## Stored entries:
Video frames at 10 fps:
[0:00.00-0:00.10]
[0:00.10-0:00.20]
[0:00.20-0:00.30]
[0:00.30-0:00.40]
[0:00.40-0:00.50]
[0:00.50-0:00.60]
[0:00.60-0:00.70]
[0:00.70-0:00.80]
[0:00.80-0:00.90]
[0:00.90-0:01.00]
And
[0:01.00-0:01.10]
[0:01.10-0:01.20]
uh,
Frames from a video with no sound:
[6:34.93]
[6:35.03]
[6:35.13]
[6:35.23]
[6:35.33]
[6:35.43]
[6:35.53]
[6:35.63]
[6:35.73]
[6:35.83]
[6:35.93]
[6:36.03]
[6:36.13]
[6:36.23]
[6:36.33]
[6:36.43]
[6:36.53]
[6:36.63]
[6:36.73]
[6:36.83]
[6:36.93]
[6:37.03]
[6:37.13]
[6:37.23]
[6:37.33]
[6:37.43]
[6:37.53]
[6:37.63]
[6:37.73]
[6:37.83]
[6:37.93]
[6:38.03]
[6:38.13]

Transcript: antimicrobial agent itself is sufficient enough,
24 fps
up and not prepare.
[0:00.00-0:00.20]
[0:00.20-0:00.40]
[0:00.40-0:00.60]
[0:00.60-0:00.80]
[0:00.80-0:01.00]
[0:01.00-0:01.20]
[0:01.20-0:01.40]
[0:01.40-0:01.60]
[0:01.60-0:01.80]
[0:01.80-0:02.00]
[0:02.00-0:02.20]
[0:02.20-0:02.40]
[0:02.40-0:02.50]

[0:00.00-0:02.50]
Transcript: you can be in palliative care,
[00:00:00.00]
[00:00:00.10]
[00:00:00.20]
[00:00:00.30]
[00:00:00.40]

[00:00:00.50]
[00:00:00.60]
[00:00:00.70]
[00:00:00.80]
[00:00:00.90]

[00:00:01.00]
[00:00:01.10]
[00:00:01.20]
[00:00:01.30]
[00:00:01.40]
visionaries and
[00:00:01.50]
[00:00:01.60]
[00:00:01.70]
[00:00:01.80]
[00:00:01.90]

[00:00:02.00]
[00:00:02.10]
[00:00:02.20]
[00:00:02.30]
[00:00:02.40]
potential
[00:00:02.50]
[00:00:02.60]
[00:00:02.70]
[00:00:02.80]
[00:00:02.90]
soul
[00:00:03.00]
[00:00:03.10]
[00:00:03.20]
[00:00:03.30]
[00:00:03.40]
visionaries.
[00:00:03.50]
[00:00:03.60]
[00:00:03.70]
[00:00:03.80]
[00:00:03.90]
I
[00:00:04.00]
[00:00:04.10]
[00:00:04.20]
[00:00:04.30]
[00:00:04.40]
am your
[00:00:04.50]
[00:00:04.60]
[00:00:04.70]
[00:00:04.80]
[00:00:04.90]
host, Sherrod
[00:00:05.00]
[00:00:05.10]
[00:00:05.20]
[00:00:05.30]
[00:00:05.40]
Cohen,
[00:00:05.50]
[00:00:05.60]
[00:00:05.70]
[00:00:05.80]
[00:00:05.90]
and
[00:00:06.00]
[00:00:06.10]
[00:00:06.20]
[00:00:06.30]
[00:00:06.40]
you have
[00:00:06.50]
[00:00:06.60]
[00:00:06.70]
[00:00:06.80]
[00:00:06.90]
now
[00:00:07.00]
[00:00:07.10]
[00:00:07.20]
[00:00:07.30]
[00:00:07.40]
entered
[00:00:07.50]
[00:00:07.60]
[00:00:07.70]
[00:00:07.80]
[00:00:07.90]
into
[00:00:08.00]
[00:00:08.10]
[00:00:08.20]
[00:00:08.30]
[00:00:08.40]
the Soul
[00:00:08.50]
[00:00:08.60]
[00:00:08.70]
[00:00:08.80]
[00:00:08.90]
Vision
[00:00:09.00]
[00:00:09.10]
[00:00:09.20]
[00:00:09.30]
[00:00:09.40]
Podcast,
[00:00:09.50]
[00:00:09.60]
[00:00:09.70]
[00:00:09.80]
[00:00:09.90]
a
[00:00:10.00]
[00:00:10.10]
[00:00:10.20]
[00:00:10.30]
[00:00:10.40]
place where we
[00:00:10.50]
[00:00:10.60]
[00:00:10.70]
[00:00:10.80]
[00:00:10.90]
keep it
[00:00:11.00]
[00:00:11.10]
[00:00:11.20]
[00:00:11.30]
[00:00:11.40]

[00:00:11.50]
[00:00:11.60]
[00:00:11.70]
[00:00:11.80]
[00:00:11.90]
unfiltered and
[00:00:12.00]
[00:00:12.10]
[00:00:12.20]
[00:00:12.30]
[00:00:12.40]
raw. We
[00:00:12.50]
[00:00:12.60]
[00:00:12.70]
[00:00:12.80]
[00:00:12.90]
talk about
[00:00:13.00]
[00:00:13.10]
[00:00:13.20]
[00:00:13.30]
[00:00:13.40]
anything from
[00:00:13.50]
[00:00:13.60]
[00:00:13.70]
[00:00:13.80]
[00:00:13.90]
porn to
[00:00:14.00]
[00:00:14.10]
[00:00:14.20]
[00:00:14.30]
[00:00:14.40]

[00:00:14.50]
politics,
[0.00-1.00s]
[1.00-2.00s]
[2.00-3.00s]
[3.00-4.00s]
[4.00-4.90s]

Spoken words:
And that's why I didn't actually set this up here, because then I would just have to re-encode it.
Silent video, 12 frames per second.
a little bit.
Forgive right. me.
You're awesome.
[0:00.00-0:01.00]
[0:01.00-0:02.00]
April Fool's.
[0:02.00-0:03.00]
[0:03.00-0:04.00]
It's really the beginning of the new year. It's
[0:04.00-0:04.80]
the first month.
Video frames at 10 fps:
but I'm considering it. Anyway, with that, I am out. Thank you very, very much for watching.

## What you are asked to do:
All the entries above should come back exactly as they are written.

## Finished exercise:
Video frames at 10 fps:
[0:00.00-0:00.10]
[0:00.10-0:00.20]
[0:00.20-0:00.30]
[0:00.30-0:00.40]
[0:00.40-0:00.50]
[0:00.50-0:00.60]
[0:00.60-0:00.70]
[0:00.70-0:00.80]
[0:00.80-0:00.90]
[0:00.90-0:01.00]
And
[0:01.00-0:01.10]
[0:01.10-0:01.20]
uh,
Frames from a video with no sound:
[6:34.93]
[6:35.03]
[6:35.13]
[6:35.23]
[6:35.33]
[6:35.43]
[6:35.53]
[6:35.63]
[6:35.73]
[6:35.83]
[6:35.93]
[6:36.03]
[6:36.13]
[6:36.23]
[6:36.33]
[6:36.43]
[6:36.53]
[6:36.63]
[6:36.73]
[6:36.83]
[6:36.93]
[6:37.03]
[6:37.13]
[6:37.23]
[6:37.33]
[6:37.43]
[6:37.53]
[6:37.63]
[6:37.73]
[6:37.83]
[6:37.93]
[6:38.03]
[6:38.13]

Transcript: antimicrobial agent itself is sufficient enough,
24 fps
up and not prepare.
[0:00.00-0:00.20]
[0:00.20-0:00.40]
[0:00.40-0:00.60]
[0:00.60-0:00.80]
[0:00.80-0:01.00]
[0:01.00-0:01.20]
[0:01.20-0:01.40]
[0:01.40-0:01.60]
[0:01.60-0:01.80]
[0:01.80-0:02.00]
[0:02.00-0:02.20]
[0:02.20-0:02.40]
[0:02.40-0:02.50]

[0:00.00-0:02.50]
Transcript: you can be in palliative care,
[00:00:00.00]
[00:00:00.10]
[00:00:00.20]
[00:00:00.30]
[00:00:00.40]

[00:00:00.50]
[00:00:00.60]
[00:00:00.70]
[00:00:00.80]
[00:00:00.90]

[00:00:01.00]
[00:00:01.10]
[00:00:01.20]
[00:00:01.30]
[00:00:01.40]
visionaries and
[00:00:01.50]
[00:00:01.60]
[00:00:01.70]
[00:00:01.80]
[00:00:01.90]

[00:00:02.00]
[00:00:02.10]
[00:00:02.20]
[00:00:02.30]
[00:00:02.40]
potential
[00:00:02.50]
[00:00:02.60]
[00:00:02.70]
[00:00:02.80]
[00:00:02.90]
soul
[00:00:03.00]
[00:00:03.10]
[00:00:03.20]
[00:00:03.30]
[00:00:03.40]
visionaries.
[00:00:03.50]
[00:00:03.60]
[00:00:03.70]
[00:00:03.80]
[00:00:03.90]
I
[00:00:04.00]
[00:00:04.10]
[00:00:04.20]
[00:00:04.30]
[00:00:04.40]
am your
[00:00:04.50]
[00:00:04.60]
[00:00:04.70]
[00:00:04.80]
[00:00:04.90]
host, Sherrod
[00:00:05.00]
[00:00:05.10]
[00:00:05.20]
[00:00:05.30]
[00:00:05.40]
Cohen,
[00:00:05.50]
[00:00:05.60]
[00:00:05.70]
[00:00:05.80]
[00:00:05.90]
and
[00:00:06.00]
[00:00:06.10]
[00:00:06.20]
[00:00:06.30]
[00:00:06.40]
you have
[00:00:06.50]
[00:00:06.60]
[00:00:06.70]
[00:00:06.80]
[00:00:06.90]
now
[00:00:07.00]
[00:00:07.10]
[00:00:07.20]
[00:00:07.30]
[00:00:07.40]
entered
[00:00:07.50]
[00:00:07.60]
[00:00:07.70]
[00:00:07.80]
[00:00:07.90]
into
[00:00:08.00]
[00:00:08.10]
[00:00:08.20]
[00:00:08.30]
[00:00:08.40]
the Soul
[00:00:08.50]
[00:00:08.60]
[00:00:08.70]
[00:00:08.80]
[00:00:08.90]
Vision
[00:00:09.00]
[00:00:09.10]
[00:00:09.20]
[00:00:09.30]
[00:00:09.40]
Podcast,
[00:00:09.50]
[00:00:09.60]
[00:00:09.70]
[00:00:09.80]
[00:00:09.90]
a
[00:00:10.00]
[00:00:10.10]
[00:00:10.20]
[00:00:10.30]
[00:00:10.40]
place where we
[00:00:10.50]
[00:00:10.60]
[00:00:10.70]
[00:00:10.80]
[00:00:10.90]
keep it
[00:00:11.00]
[00:00:11.10]
[00:00:11.20]
[00:00:11.30]
[00:00:11.40]

[00:00:11.50]
[00:00:11.60]
[00:00:11.70]
[00:00:11.80]
[00:00:11.90]
unfiltered and
[00:00:12.00]
[00:00:12.10]
[00:00:12.20]
[00:00:12.30]
[00:00:12.40]
raw. We
[00:00:12.50]
[00:00:12.60]
[00:00:12.70]
[00:00:12.80]
[00:00:12.90]
talk about
[00:00:13.00]
[00:00:13.10]
[00:00:13.20]
[00:00:13.30]
[00:00:13.40]
anything from
[00:00:13.50]
[00:00:13.60]
[00:00:13.70]
[00:00:13.80]
[00:00:13.90]
porn to
[00:00:14.00]
[00:00:14.10]
[00:00:14.20]
[00:00:14.30]
[00:00:14.40]

[00:00:14.50]
politics,
[0.00-1.00s]
[1.00-2.00s]
[2.00-3.00s]
[3.00-4.00s]
[4.00-4.90s]

Spoken words:
And that's why I didn't actually set this up here, because then I would just have to re-encode it.
Silent video, 12 frames per second.
a little bit.
Forgive right. me.
You're awesome.
[0:00.00-0:01.00]
[0:01.00-0:02.00]
April Fool's.
[0:02.00-0:03.00]
[0:03.00-0:04.00]
It's really the beginning of the new year. It's
[0:04.00-0:04.80]
the first month.
Video frames at 10 fps:
but I'm considering it. Anyway, with that, I am out. Thank you very, very much for watching.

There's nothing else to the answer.